> Goal of the exercise: Word for word, print each line of the listing below; pictures stay out.
Record set: Begin
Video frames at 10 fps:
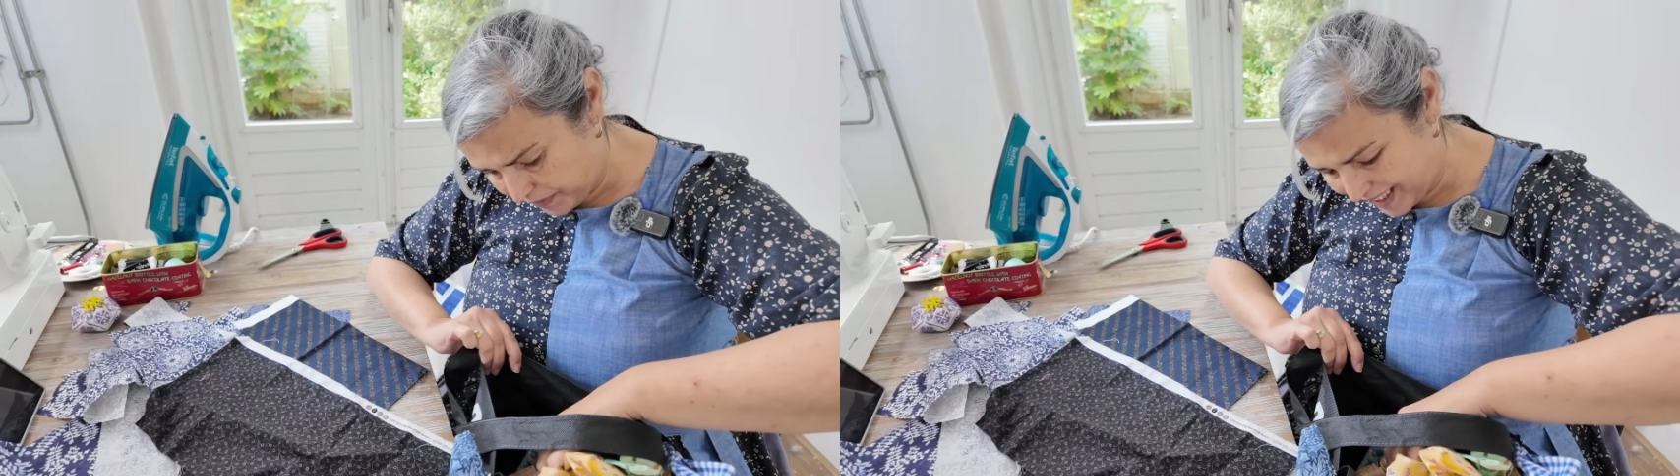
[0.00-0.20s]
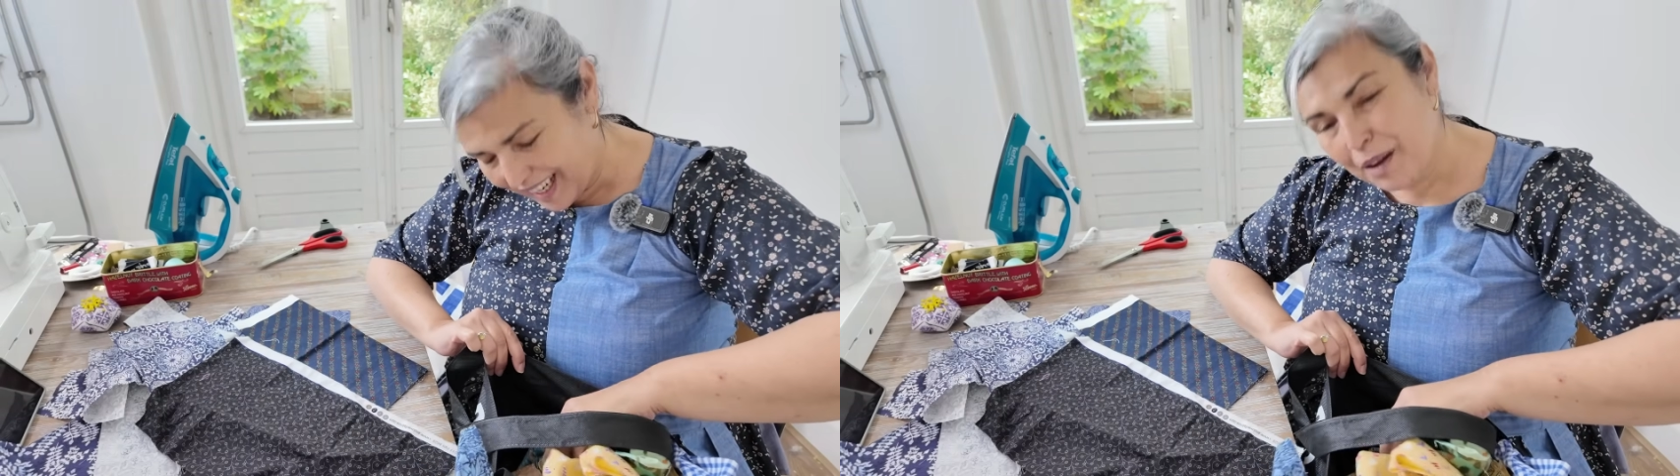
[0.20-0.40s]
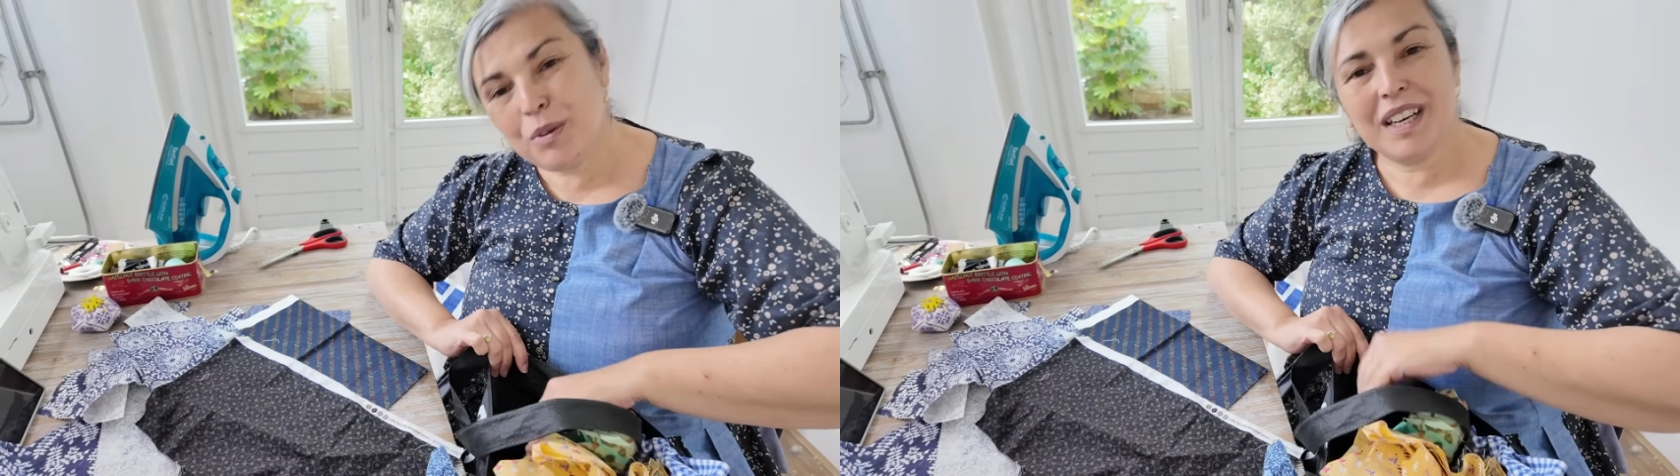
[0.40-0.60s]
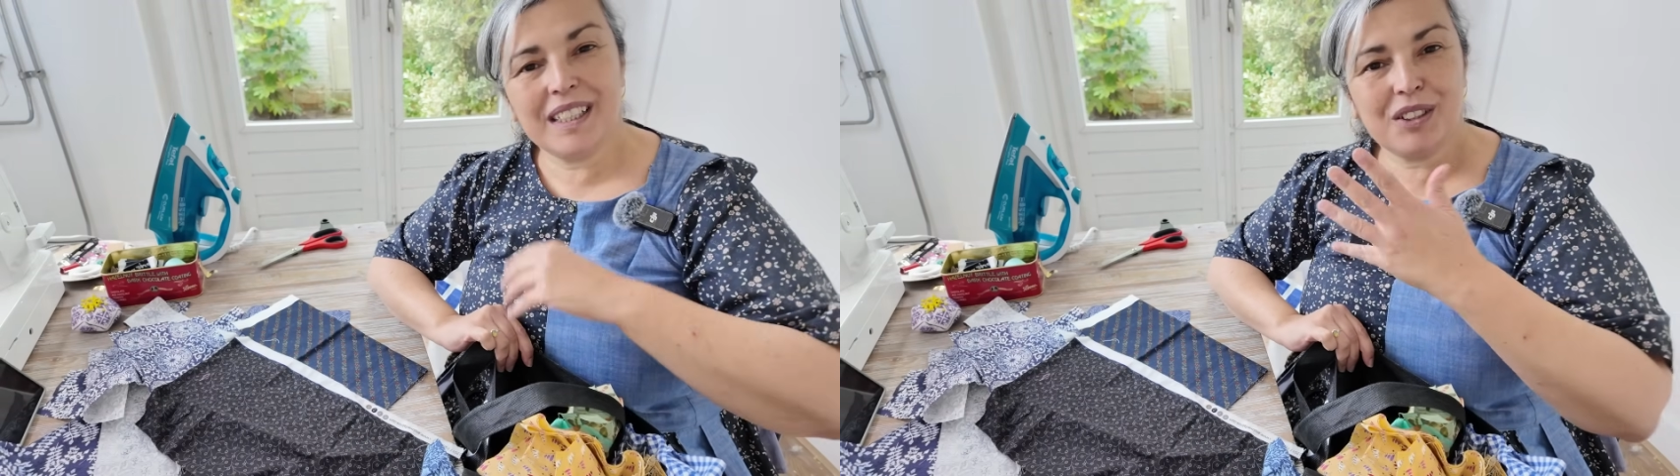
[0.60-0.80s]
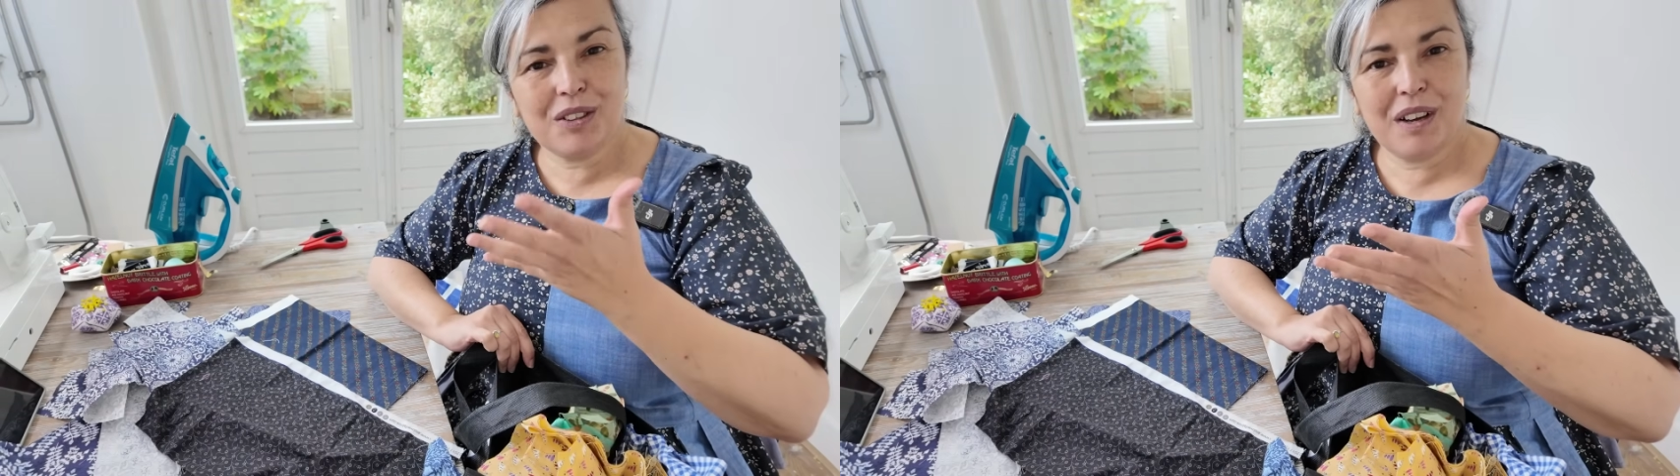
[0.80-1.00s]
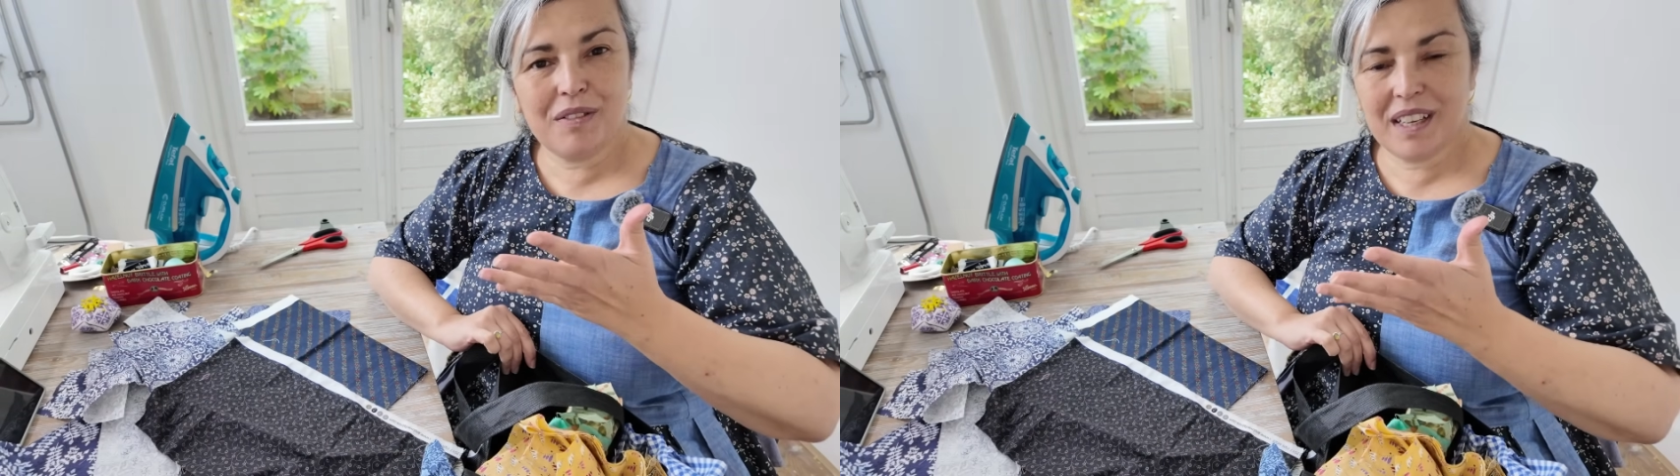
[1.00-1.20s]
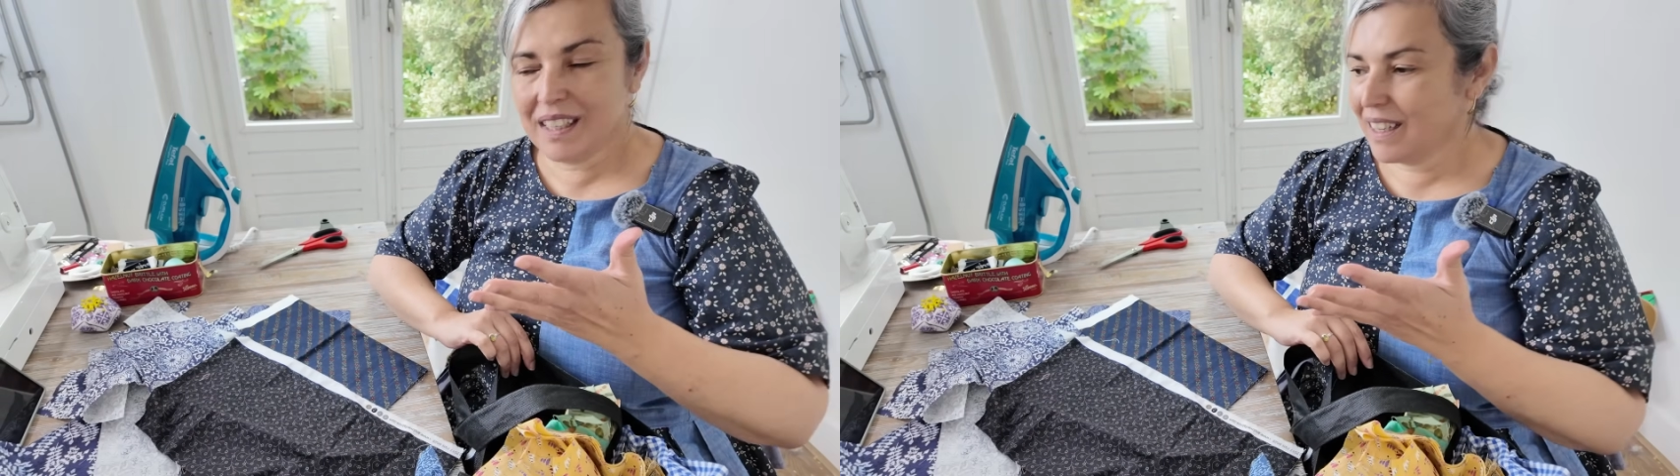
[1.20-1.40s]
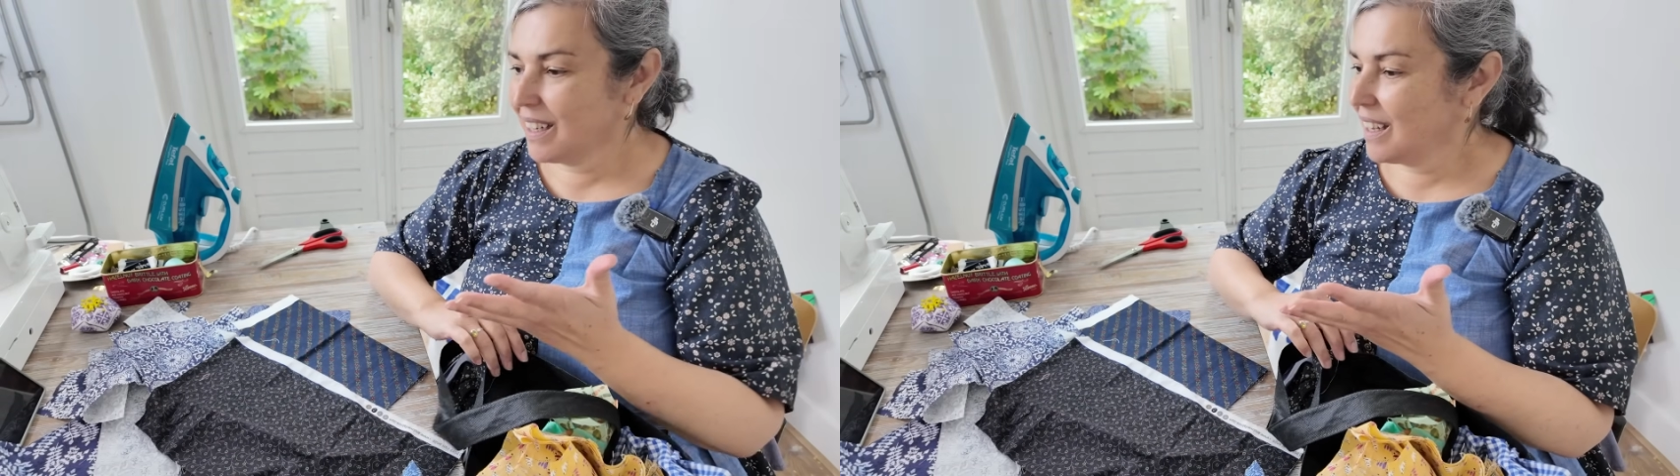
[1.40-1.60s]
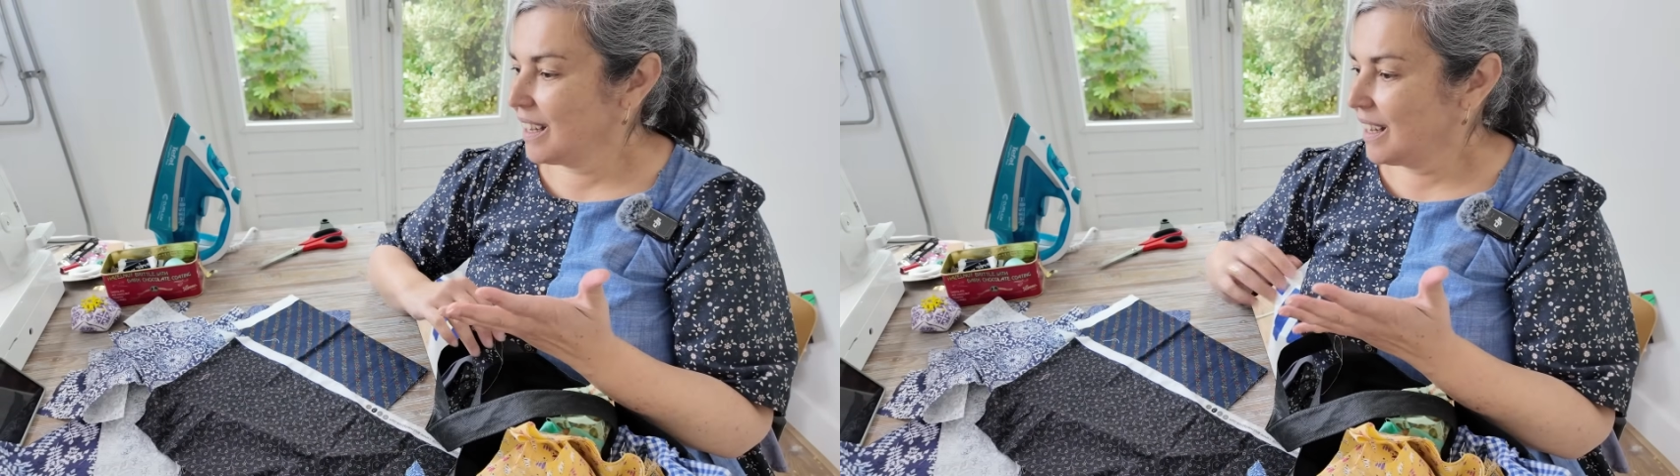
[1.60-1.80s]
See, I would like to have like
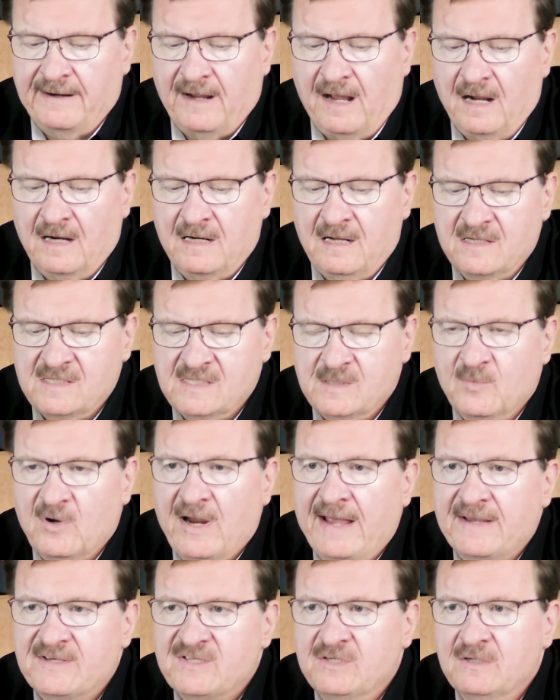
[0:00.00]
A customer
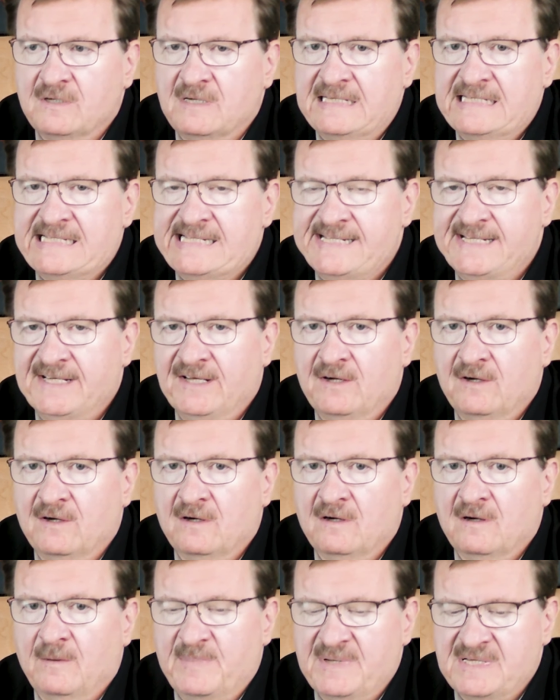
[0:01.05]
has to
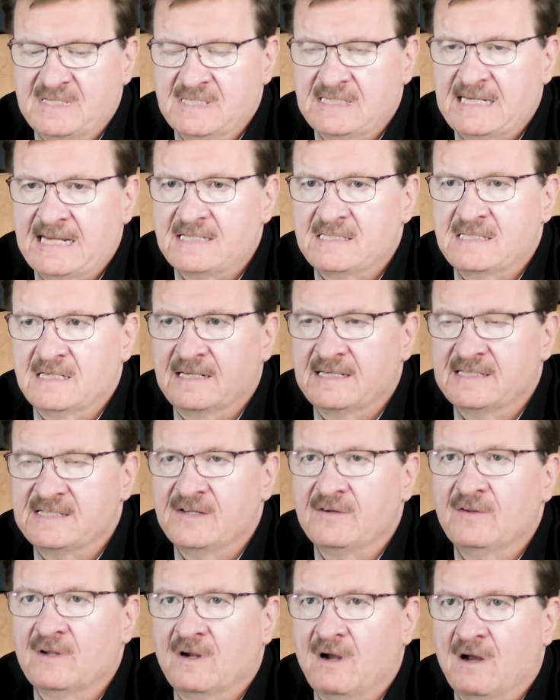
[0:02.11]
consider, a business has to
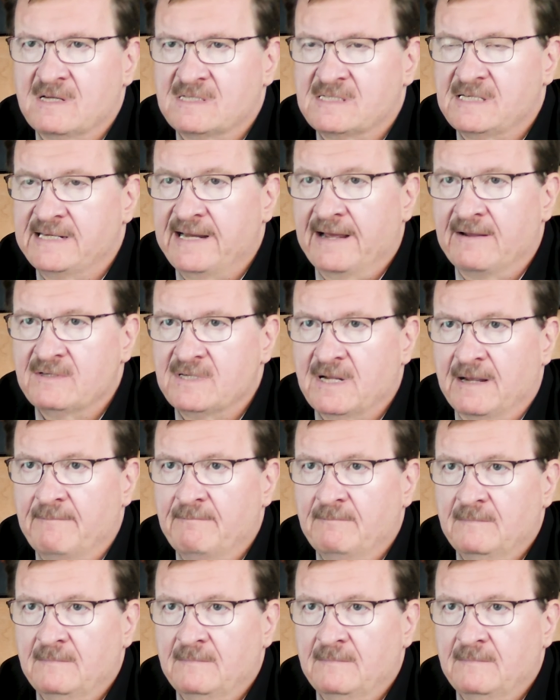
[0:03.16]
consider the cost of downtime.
Record set: End
> Solution to the exercise:
Video frames at 10 fps:
[0.00-0.20s]
[0.20-0.40s]
[0.40-0.60s]
[0.60-0.80s]
[0.80-1.00s]
[1.00-1.20s]
[1.20-1.40s]
[1.40-1.60s]
[1.60-1.80s]
See, I would like to have like
[0:00.00]
A customer
[0:01.05]
has to
[0:02.11]
consider, a business has to
[0:03.16]
consider the cost of downtime.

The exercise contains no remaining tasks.